Work order - Return every record below exactly as given, images excluded.
(Data shown)
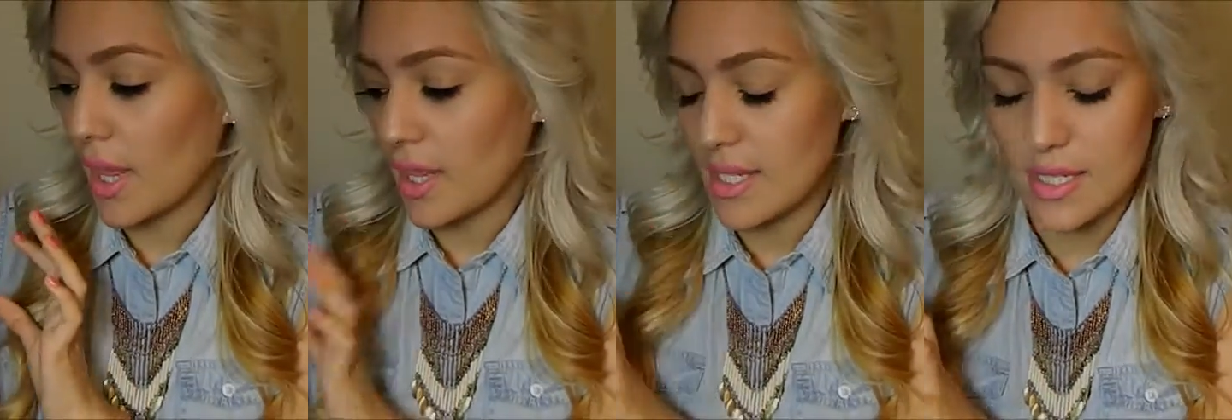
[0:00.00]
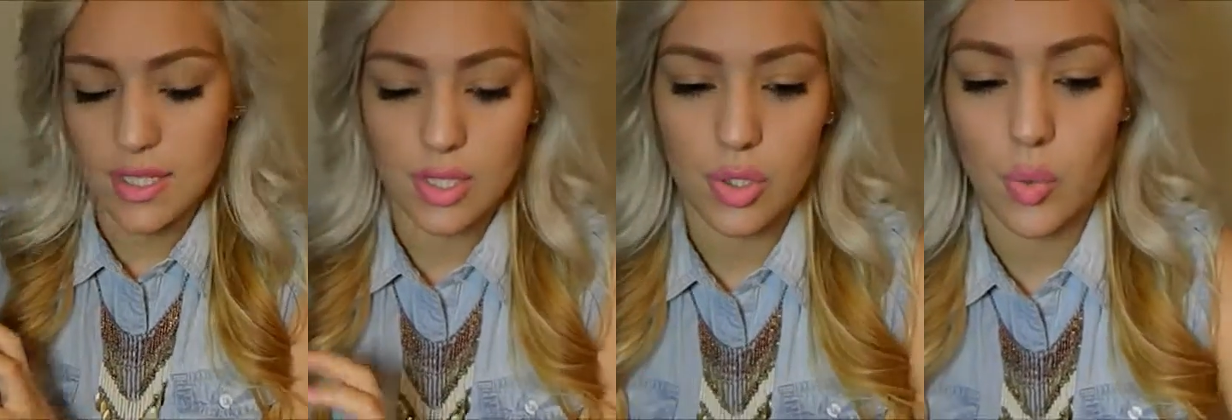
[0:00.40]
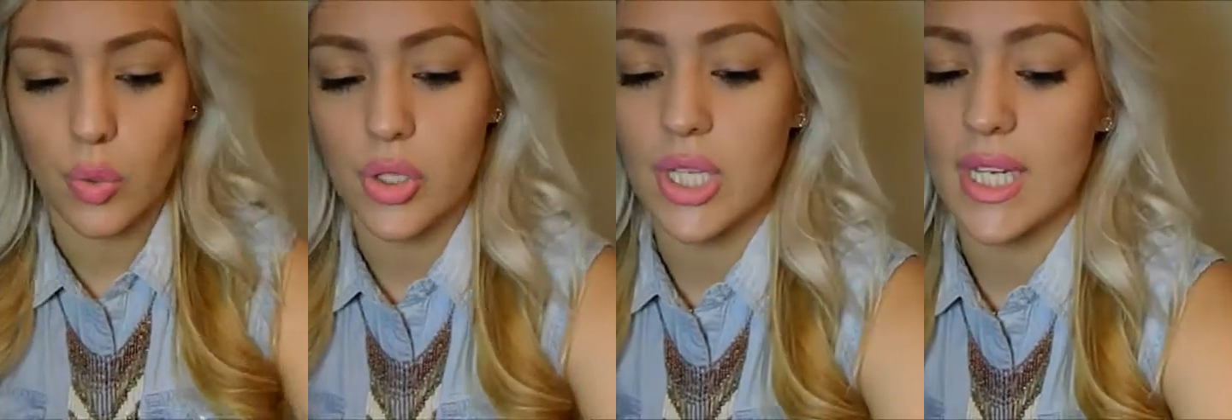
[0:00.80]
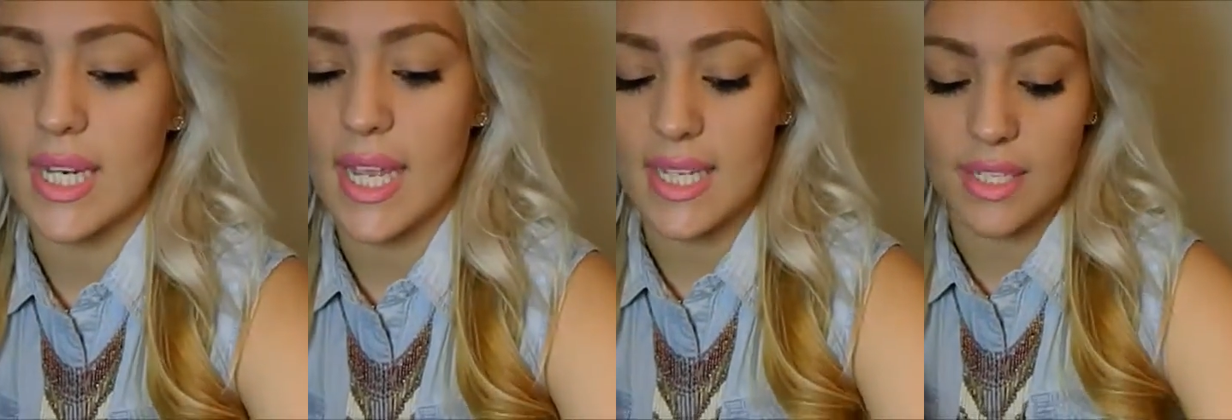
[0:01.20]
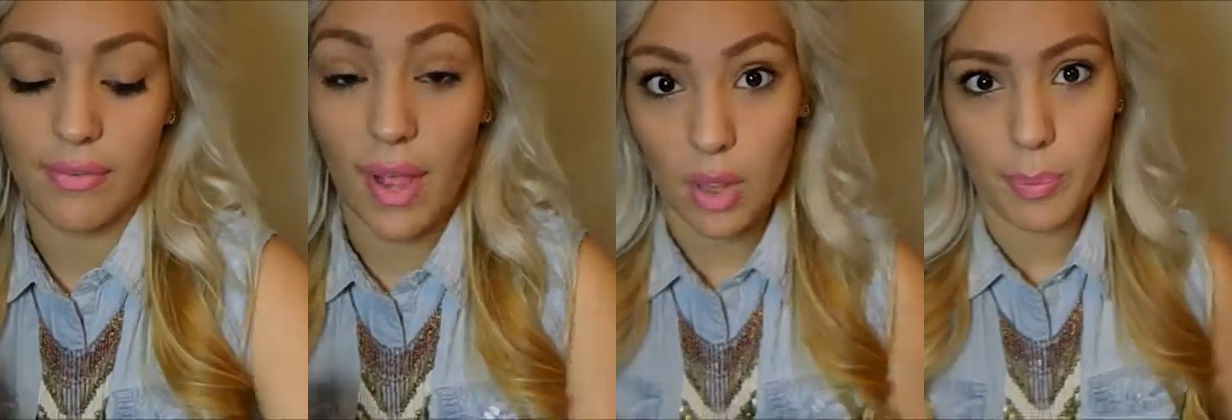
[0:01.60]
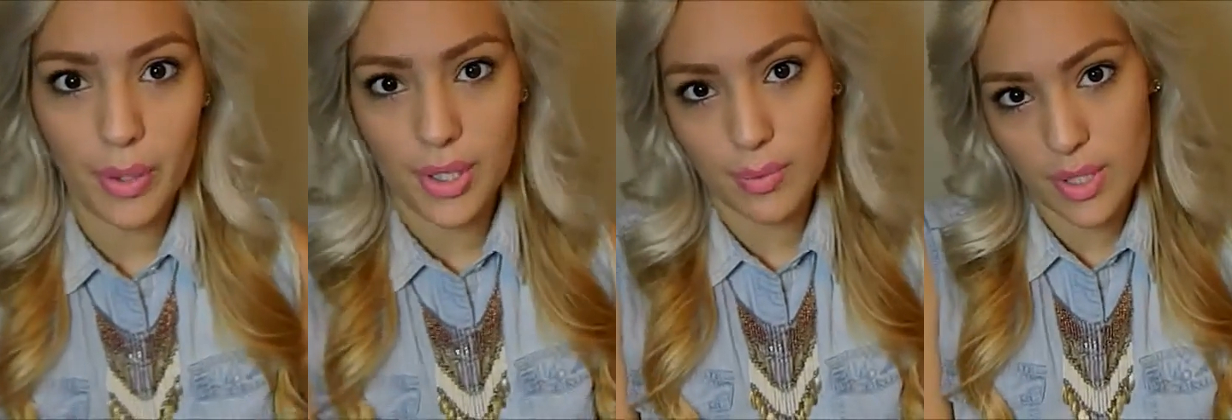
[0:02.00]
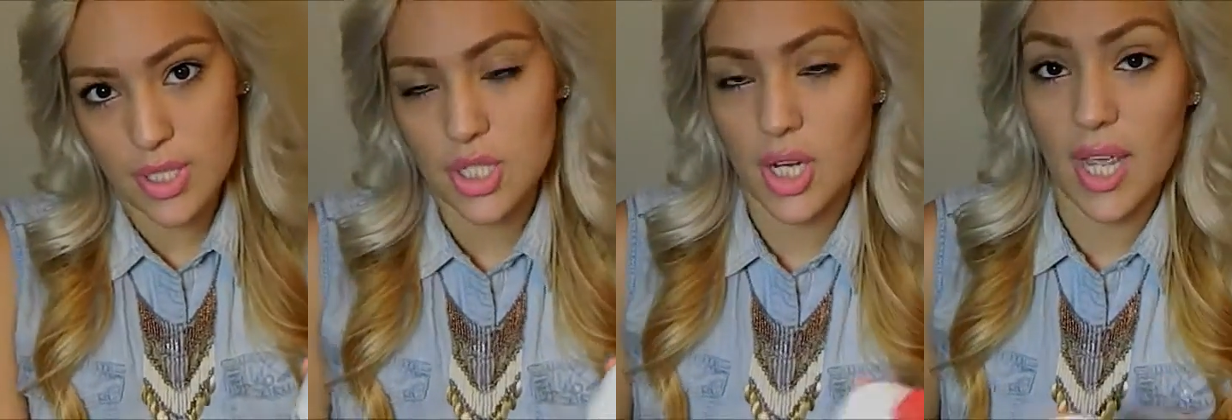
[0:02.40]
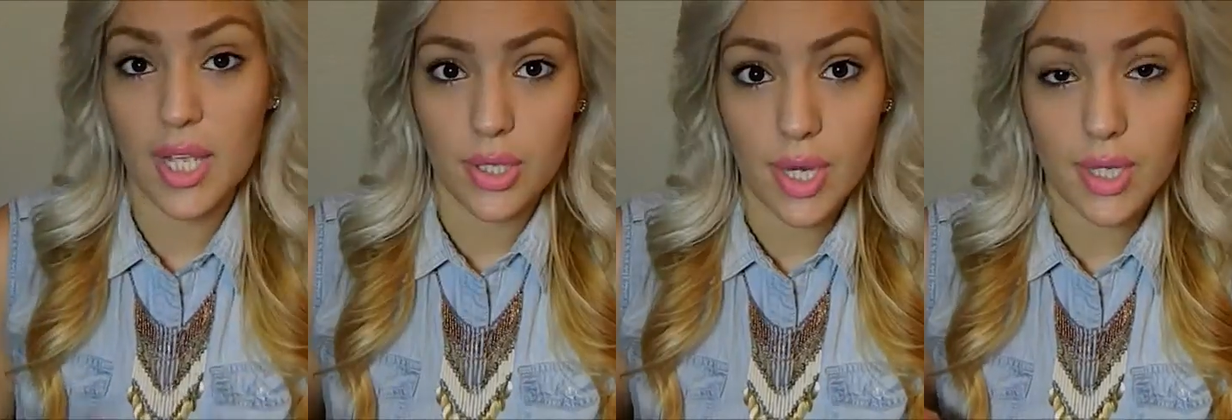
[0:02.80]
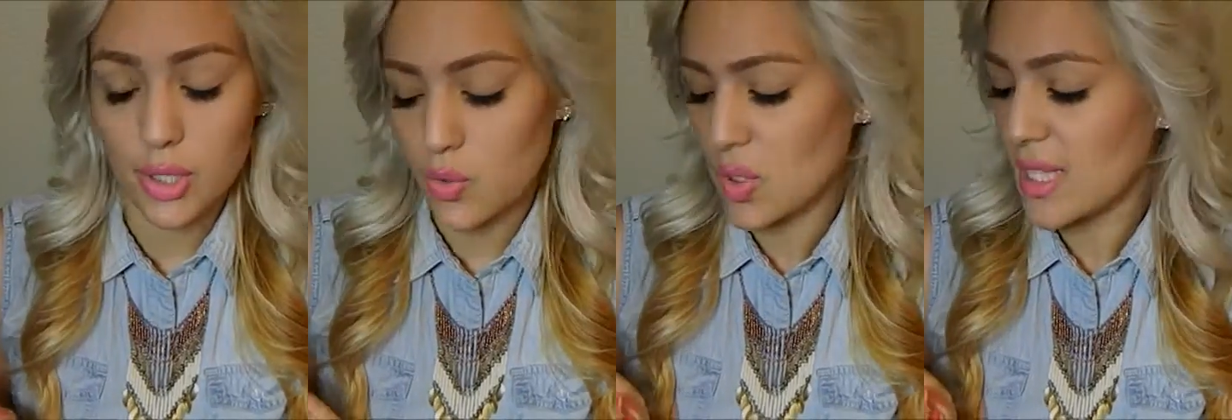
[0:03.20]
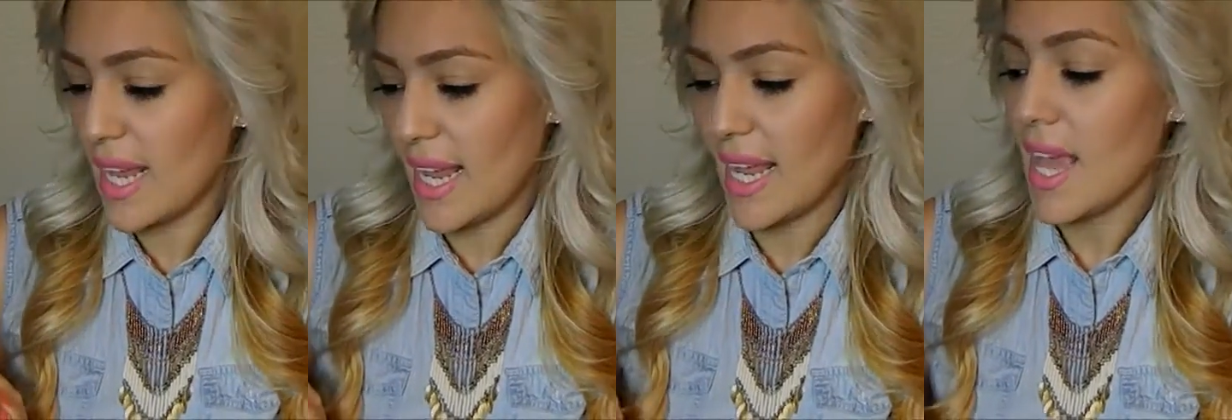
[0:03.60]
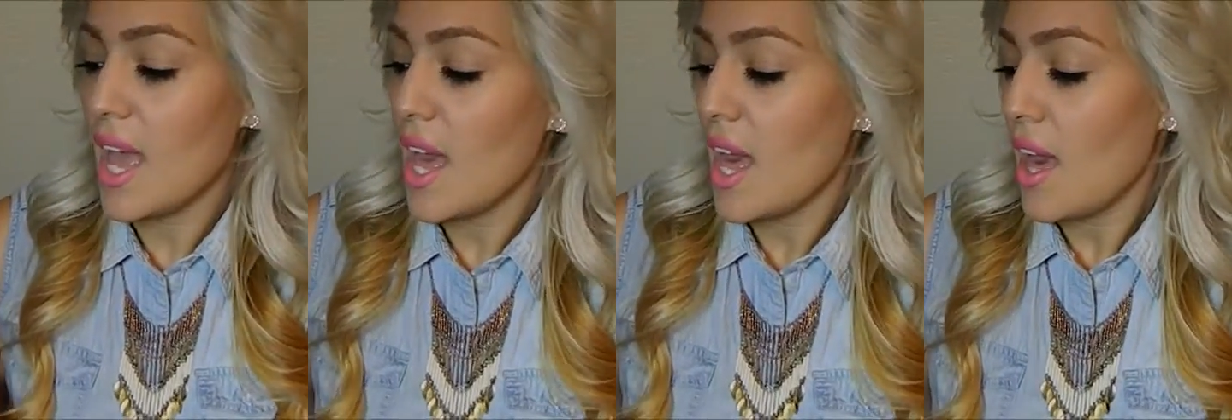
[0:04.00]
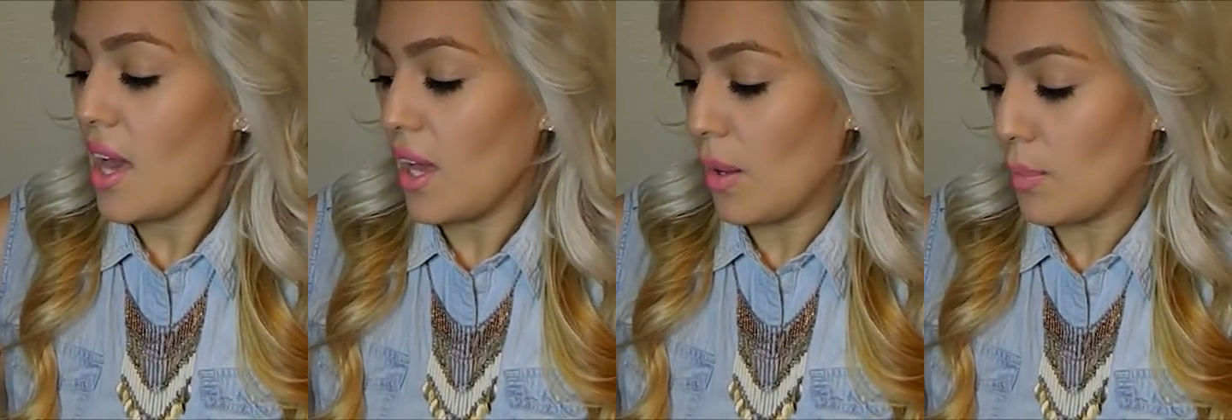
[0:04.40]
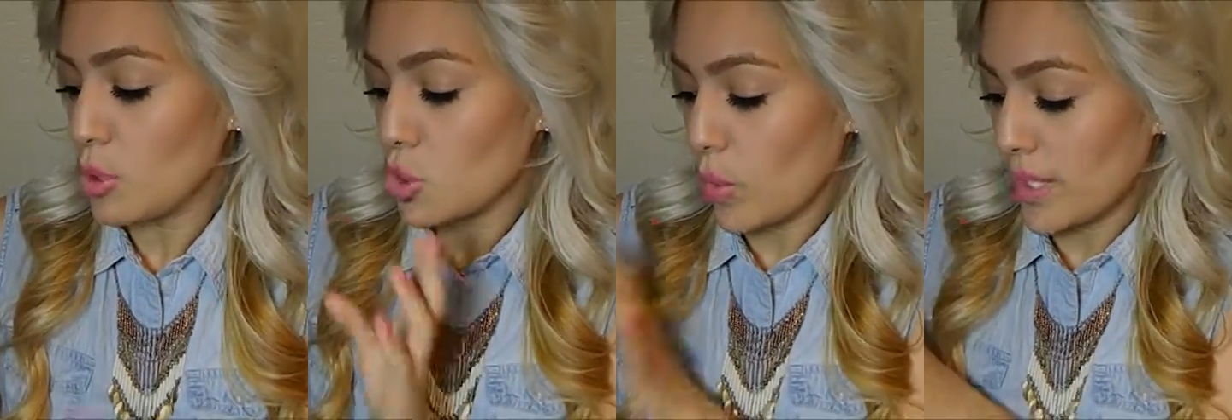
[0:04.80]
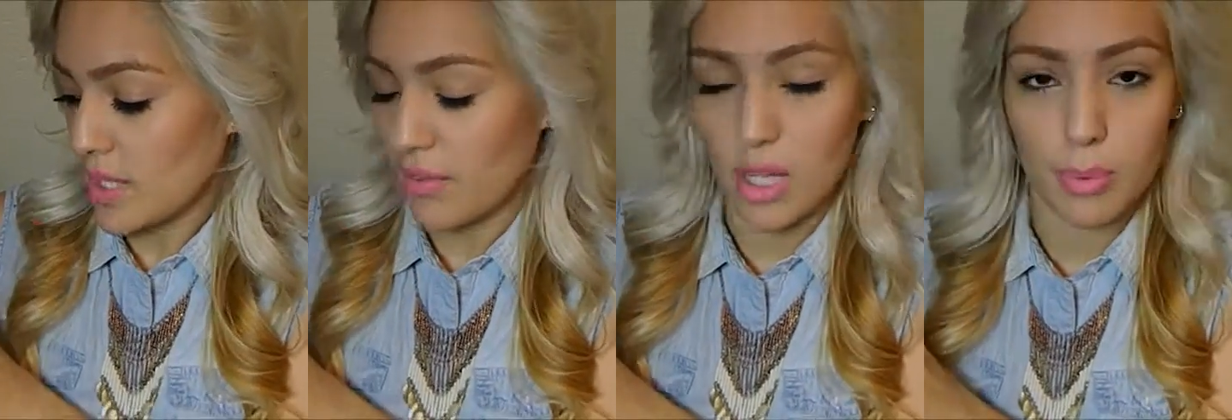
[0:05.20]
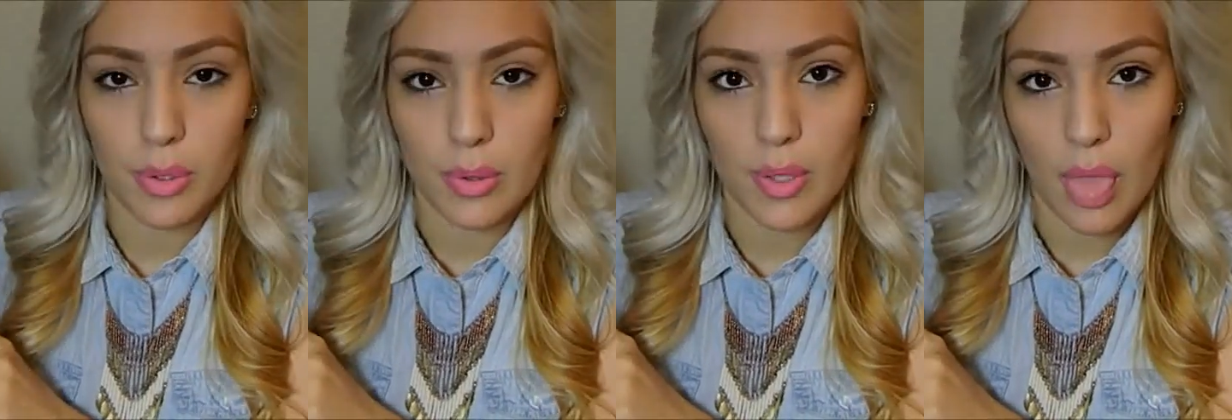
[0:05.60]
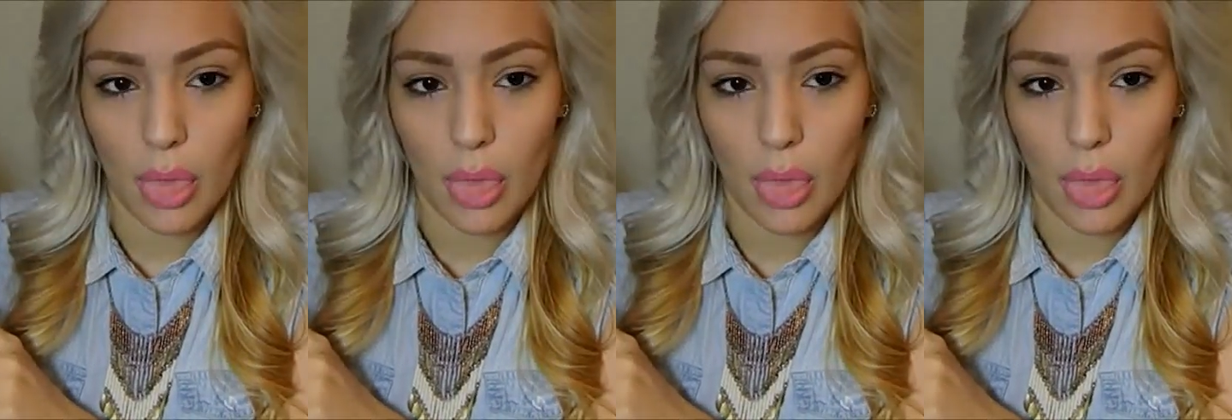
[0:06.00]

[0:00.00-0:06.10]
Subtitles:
this, you will need a developer, which I use a 20 developer.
(End Data shown)
Answer to the problem -
[0:00.00]
[0:00.40]
[0:00.80]
[0:01.20]
[0:01.60]
[0:02.00]
[0:02.40]
[0:02.80]
[0:03.20]
[0:03.60]
[0:04.00]
[0:04.40]
[0:04.80]
[0:05.20]
[0:05.60]
[0:06.00]

[0:00.00-0:06.10]
Subtitles:
this, you will need a developer, which I use a 20 developer.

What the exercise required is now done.